- Release notes
Orchestrator release notes
February 2025
We have enabled the new union of privileges permissions model for Enterprise organizations. Starting today, you have three months to migrate to this model. In case you do not take action, we will handle the migration for you.
For more details, check Migrating from break inheritance to union of privileges.
To help free up the Orchestrator database and improve performance while ensuring that you can still access your audit logs, we are working on an audit log retention feature that we will introduce in the coming months.
As a starting point to assist you in evaluating the benefits of the upcoming changes, here are the feature highlights:
- Audit logs are stored in the Orchestrator database for a duration extending to at least the last six months. During this time, they are visible and searchable in the interface.
- Once per month, Orchestrator archives the audit logs for the calendar month that has moved outside the most recent six-month window. For example, the logs for November 2024 are scheduled for archival at the beginning of June 2025. Once the audit logs for a calendar month have been archived, they are removed from the Orchestrator database and are no longer searchable. However, we will provide a place in the Orchestrator interface from where you can download the monthly archive files.

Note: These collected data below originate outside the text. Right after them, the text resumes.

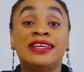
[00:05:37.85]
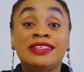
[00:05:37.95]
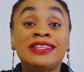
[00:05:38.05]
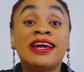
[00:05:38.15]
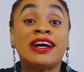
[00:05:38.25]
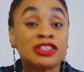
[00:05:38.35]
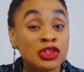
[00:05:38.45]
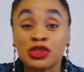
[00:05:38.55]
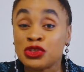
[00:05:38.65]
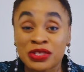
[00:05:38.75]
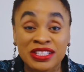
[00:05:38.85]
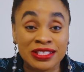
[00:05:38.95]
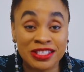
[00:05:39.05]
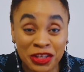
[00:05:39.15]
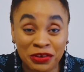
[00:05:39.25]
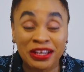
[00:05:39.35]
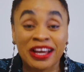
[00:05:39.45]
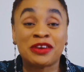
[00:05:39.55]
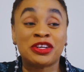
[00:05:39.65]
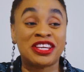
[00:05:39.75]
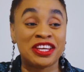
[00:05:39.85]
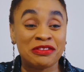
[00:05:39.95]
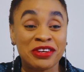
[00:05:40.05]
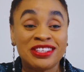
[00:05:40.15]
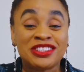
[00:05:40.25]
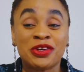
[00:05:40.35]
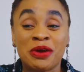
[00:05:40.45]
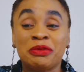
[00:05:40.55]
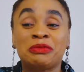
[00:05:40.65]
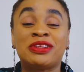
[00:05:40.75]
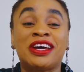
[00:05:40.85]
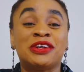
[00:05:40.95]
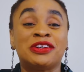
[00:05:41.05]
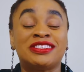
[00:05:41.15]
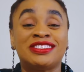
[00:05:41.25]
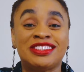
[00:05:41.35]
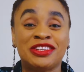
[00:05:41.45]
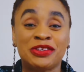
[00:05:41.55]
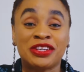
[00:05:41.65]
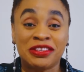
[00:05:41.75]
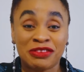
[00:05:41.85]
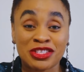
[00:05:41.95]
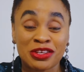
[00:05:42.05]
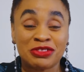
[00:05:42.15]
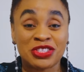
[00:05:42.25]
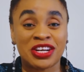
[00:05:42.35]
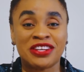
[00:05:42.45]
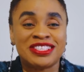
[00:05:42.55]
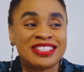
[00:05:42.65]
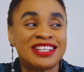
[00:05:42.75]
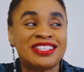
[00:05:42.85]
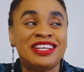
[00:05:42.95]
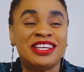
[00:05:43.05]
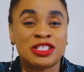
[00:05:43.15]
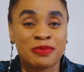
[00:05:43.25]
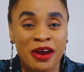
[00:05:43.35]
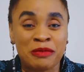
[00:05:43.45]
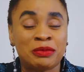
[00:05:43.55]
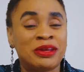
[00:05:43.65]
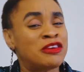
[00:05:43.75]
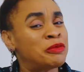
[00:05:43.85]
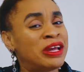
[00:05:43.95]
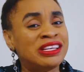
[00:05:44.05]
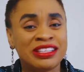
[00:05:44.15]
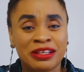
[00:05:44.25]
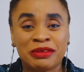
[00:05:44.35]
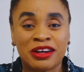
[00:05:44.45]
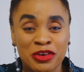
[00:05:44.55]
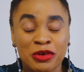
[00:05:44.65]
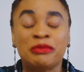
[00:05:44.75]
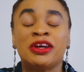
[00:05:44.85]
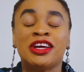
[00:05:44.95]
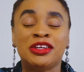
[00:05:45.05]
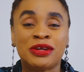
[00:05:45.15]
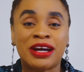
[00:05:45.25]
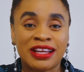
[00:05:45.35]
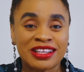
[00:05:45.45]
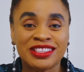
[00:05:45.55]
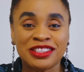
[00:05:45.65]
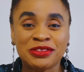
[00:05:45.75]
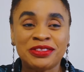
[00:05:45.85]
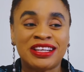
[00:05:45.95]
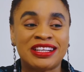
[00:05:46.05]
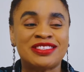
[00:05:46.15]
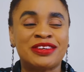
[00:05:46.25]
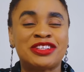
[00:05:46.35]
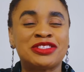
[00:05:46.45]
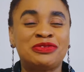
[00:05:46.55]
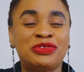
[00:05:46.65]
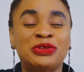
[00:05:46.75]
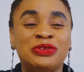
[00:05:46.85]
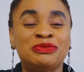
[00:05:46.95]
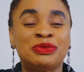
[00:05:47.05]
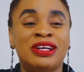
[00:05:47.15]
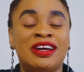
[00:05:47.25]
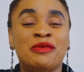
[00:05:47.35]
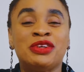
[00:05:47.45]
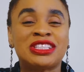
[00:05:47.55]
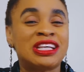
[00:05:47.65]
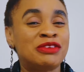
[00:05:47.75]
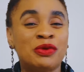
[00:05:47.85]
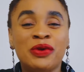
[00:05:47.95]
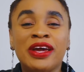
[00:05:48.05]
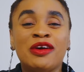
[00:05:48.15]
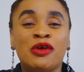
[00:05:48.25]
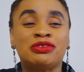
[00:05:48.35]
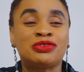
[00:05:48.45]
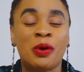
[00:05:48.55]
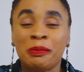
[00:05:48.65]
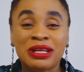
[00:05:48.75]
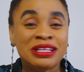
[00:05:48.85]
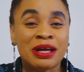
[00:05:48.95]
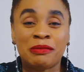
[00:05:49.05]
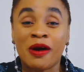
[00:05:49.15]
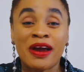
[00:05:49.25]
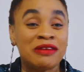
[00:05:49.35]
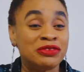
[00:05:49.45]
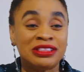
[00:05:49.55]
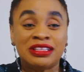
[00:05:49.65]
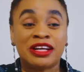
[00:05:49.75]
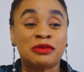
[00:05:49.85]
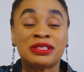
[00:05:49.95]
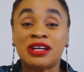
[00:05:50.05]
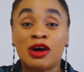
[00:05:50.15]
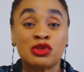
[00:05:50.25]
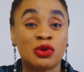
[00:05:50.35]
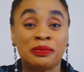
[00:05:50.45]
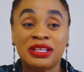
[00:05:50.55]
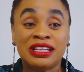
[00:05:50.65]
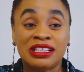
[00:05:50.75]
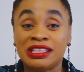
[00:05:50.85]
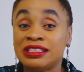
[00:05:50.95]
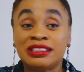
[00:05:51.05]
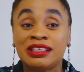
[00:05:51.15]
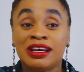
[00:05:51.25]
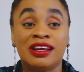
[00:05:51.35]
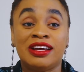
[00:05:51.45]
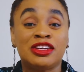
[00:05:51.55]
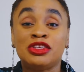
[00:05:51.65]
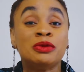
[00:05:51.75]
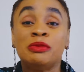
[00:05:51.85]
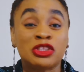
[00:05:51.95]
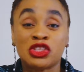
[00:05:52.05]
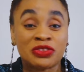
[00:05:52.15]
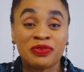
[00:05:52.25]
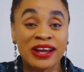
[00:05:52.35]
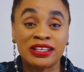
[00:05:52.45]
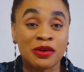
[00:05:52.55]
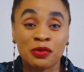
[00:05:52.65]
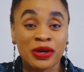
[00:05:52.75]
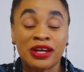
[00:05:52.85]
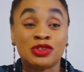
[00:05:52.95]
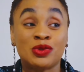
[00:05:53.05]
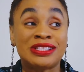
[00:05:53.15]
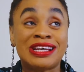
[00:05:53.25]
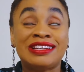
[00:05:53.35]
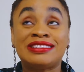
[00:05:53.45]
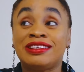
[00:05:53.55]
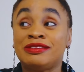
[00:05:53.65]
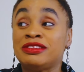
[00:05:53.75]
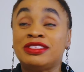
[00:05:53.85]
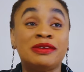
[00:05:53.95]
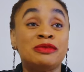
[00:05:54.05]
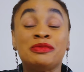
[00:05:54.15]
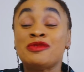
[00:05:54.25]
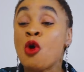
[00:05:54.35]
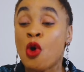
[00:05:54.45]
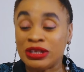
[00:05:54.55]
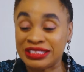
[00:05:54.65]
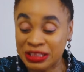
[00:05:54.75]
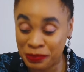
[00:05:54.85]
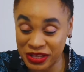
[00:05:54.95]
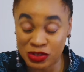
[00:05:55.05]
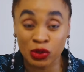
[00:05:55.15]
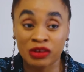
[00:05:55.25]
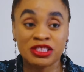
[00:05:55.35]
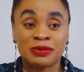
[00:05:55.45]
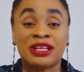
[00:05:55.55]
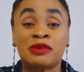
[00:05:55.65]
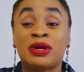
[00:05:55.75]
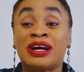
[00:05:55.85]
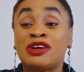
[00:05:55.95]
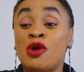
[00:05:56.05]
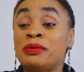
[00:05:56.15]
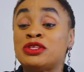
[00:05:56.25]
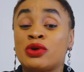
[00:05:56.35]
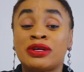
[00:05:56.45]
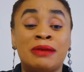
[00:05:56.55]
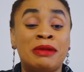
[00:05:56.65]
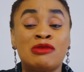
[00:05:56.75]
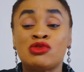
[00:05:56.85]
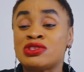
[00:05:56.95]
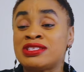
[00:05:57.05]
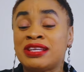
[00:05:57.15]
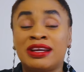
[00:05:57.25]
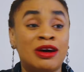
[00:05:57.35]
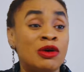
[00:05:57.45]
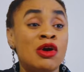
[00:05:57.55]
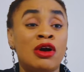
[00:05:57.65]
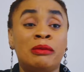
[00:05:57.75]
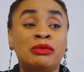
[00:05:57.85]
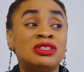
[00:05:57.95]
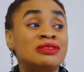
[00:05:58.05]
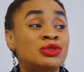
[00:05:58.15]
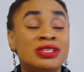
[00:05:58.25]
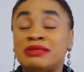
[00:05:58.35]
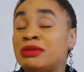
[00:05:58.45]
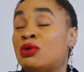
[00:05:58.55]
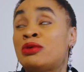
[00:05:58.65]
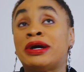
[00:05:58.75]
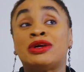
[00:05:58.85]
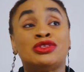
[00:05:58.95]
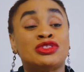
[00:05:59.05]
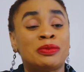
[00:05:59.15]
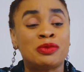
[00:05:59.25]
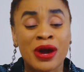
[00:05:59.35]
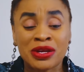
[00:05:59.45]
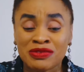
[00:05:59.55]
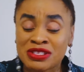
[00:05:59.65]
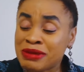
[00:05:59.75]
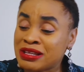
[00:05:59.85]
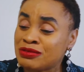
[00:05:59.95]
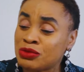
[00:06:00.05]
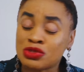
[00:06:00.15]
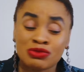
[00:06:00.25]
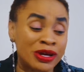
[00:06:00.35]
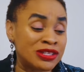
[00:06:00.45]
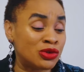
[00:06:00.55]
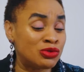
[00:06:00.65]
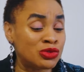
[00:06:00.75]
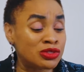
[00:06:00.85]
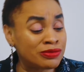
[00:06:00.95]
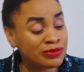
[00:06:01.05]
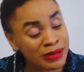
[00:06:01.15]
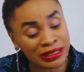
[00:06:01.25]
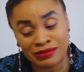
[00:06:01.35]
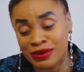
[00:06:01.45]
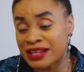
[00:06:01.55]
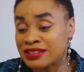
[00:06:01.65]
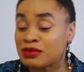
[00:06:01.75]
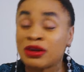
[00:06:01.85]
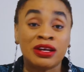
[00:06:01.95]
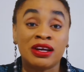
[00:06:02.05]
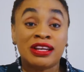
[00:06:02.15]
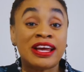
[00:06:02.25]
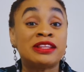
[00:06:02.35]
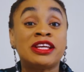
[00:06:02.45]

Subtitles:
They shouldn't do it in secret. Like, giving, showing people that you're, you know, giving stuff to charity is actually inspiring people and reminding them back home, you can actually do that. So I just feel we just have a way of complaining about everything. Like, no matter how something is, you must just find a way. Twitter is the hole, the deepest hole of this. Like, we can all be talking about roses and how beautiful they smell. Oh my god, stop. Why are you smelling roses? Why is your nose smelling? Why is... Like,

- Audit log archives are available for the 18 months that precede the most recent six-month window, ensuring that the audit log data is available to you for the same 24-month period as today. Archives older than 24 months are automatically deleted.
We will publish the feature release notes and relevant documentation updates on the Community release date.
You can choose to auto-refresh logs at a ten-second interval for jobs that are not either in a Pending state or in a final state. The option is available in the Logs section of the job side panel. For more information, see Viewing job logs.
We have changed the behavior around initiating updates during job execution. As such, Robots no longer force an update if a job is still running. Furthermore, during an update, active Robots enter a maintenance mode, ensuring they do not take on any new jobs until the update is complete.
This change also means that the 10-minute wait time for service-mode Robots is no longer applicable.